30 Studenten begleiteten das Haus Anfang Juni schließlich nach Spanien, wo sie gleich mehrere herbe Rückschläge erwarteten: Das Gelände, auf dem das Haus entstehen sollte, war umgegraben, nicht zu bebauen. Innerhalb von nur 10 Tagen musste „living EQUIA“ aber abnahmefertig sein. „Auch die Logistik war eine einzige Katastrophe“, so Hofmann. „Die LKWs mit den Bauteilen kamen Stunden zu spät oder gar nicht, die Firma hat sich in keinster Weise an Termine und Absprachen gehalten.“ Dazu kamen Streitigkeiten mit der Wettbewerbsorganisation.

Dass alles schließlich doch noch gut ging, verdanken die Berliner auch der Unterstützung durch die Konkurrenz. Die Brasilianer sind trotz ihres Ausscheidens gekommen und helfen, wenn sie schon nicht selbst teilnehmen dürfen. „Als alles dann zum ersten Mal gestanden hat, war das ein extrem geiles Gefühl“, so Hofmann. Doch zum Ausruhen keine Zeit. An jedem Wettbewerbstag warten neue Prüfungen auf das Haus und die Studenten. Auch hier sind 24-Stunden-Schichten die Regel. Die größte Sorge bereitet den Teilnehmern die unbarmherzige Hitze – ein Löschfahrzeug steht immer bereit, 34 Grad, akute Brandgefahr.

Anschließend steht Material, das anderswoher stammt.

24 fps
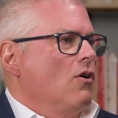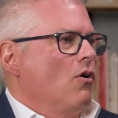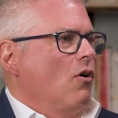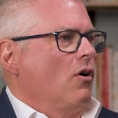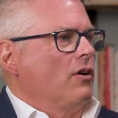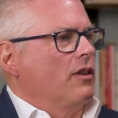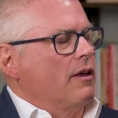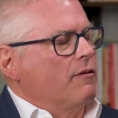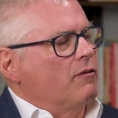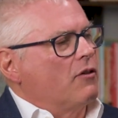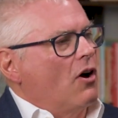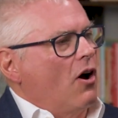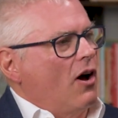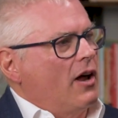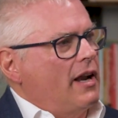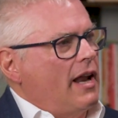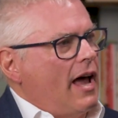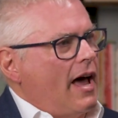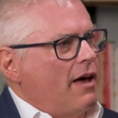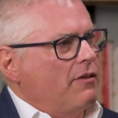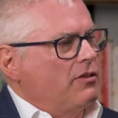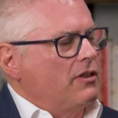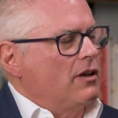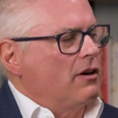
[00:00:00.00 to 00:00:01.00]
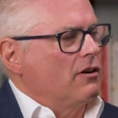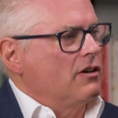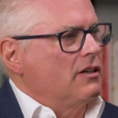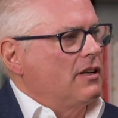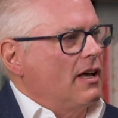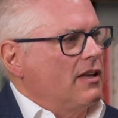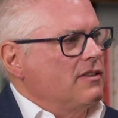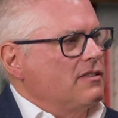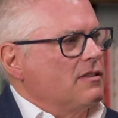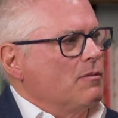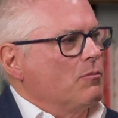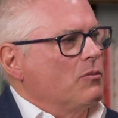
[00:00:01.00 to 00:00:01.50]
or they've gone out there and
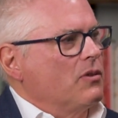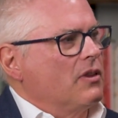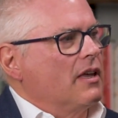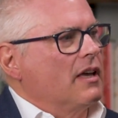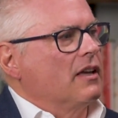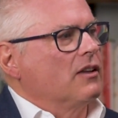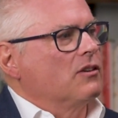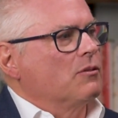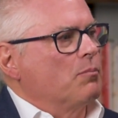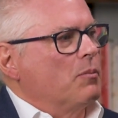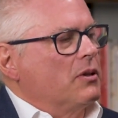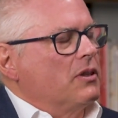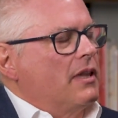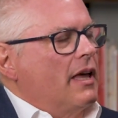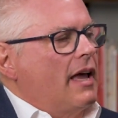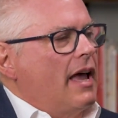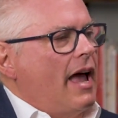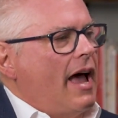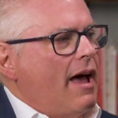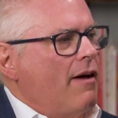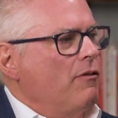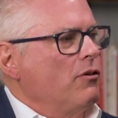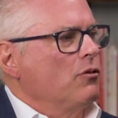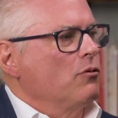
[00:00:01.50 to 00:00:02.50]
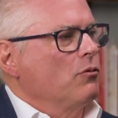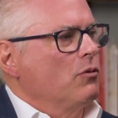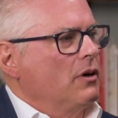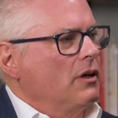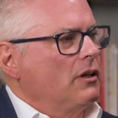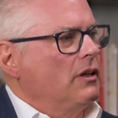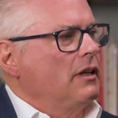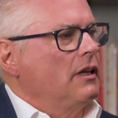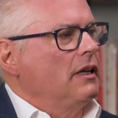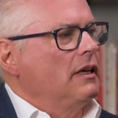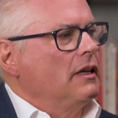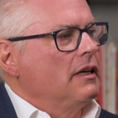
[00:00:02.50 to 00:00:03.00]
done some things, but they haven't
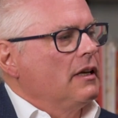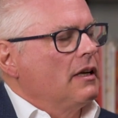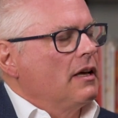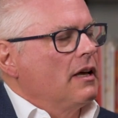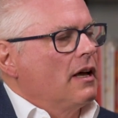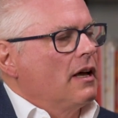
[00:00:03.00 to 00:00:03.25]
really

Gereicht hat es am Ende für den 10.Platz. Der Wettkampf an sich spielte aber laut Hofmann für das Berliner Team nur eine untergeordnete Rolle. Man ist am Ziel, nur das zählt – von ursprünglich 20 Bewerbern haben 17 den Wettbewerb überstanden. Und auch wenn die drei anderen deutschen Mannschaften aus Rosenheim, Stuttgart und Wuppertalbesser abgeschnitten haben, man neidet sich hier nichts, die Stimmung bleibt kollegial. Ein faires Kräftemessen über die gesamten zehn Tage, mit einem Sieger aus der Vereinigten Staaten, der „Virginia Polytechnic Instititute & State University“ und ihrem „Lumenhaus“. Vorläufiger Schlusspunkt in der Geschichte des „living EQUIA“: die fünftägigen Abbauarbeiten nach dem Solaren Zehnkampf. Ein letzter Kraftakt, einmal noch die verbliebene Energie mobilisieren.

„Wir gehen alle auf dem Zahnfleisch.“ fasst Martin Hofmann zusammen. „Jetzt brauchen wir erst mal eine längere Auszeit.“ Hofmanns Freundin wird es freuen: Ihr Weg führt die Beiden für zehn Tage zum Urlaub nach Frankreich.